On the way back to the visitor center, we saw pure black lava and large cracked blocks that looked like Volkswagens left out in a rock junkyard beside the road. We passed the Blue Dragon lava flow, with its unique, iridescent glow that is created by a film of titanium left on the surface of the rock as molten lava cooled. This landscape is as weird and unknown, as numbing and spectacular as tundra on the North Slope of the Brooks Range in Alaska, in which I’ve hiked. It is similarly arduous for hikers moving across hummocks of melting land as across a’a lava to make progress.
My mother drove us out of the monument, across the duotone lava toward Ketchum, and onward to the distant, developed landscape of Boise. Back home, we rested after our long, strange journey.
“Did you enjoy it? Was it pretty?” she asked.
“Yeh, kinda,” I replied. “Da wak was go-od.” Then the conversation drifted, and we talked about California and all our relatives and friends who lived there. However, my mother and I never talked about long past arguments between us and all the things that had separated us for so many years. The angry comments we’d made to one another, the painful things we’d done—these petty things were done; they had vanished. I was chastened by the stroke, and now the past didn’t matter at all.

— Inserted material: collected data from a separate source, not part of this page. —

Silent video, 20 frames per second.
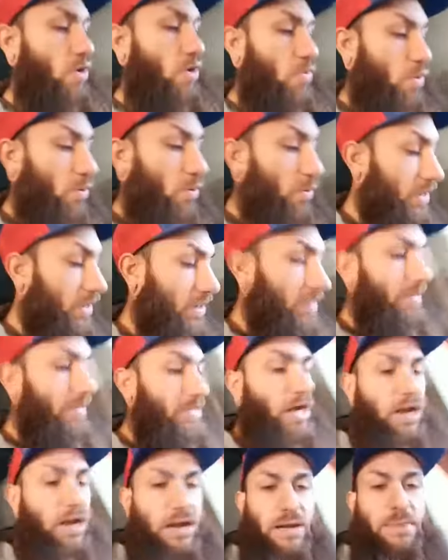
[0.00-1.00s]
What we're going to be
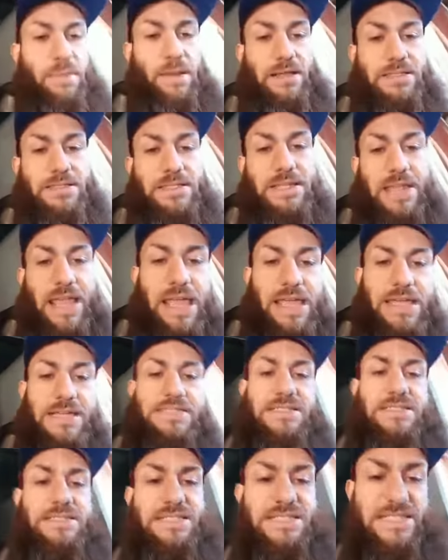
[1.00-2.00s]
talking about today
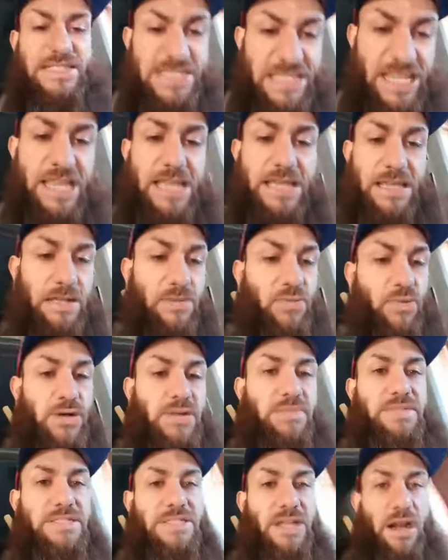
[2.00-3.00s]
is sin. We're
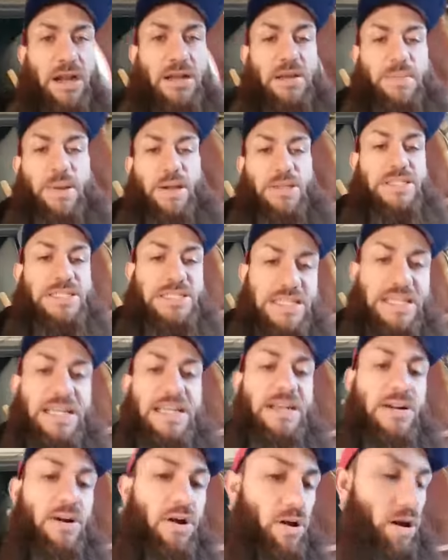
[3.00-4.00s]
going to be talking about
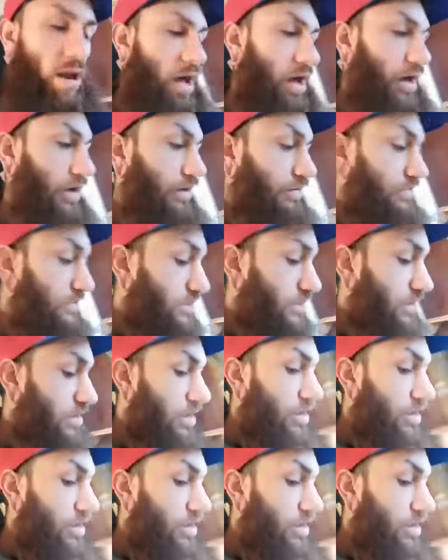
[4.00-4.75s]
sin in our lives.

Out of the blue my mother said, “Mike, you’re my son. I would do anything to help you.” I was silent. She had come to Pocatello, then to Boise, had given me beautiful furniture for my house, had sewn the curtains, and helped arrange the financing for the house. And what had I done to deserve that kindness? At length I said, “I love you, Mom.” The words came out all right, and we took another step on that thousand-mile journey.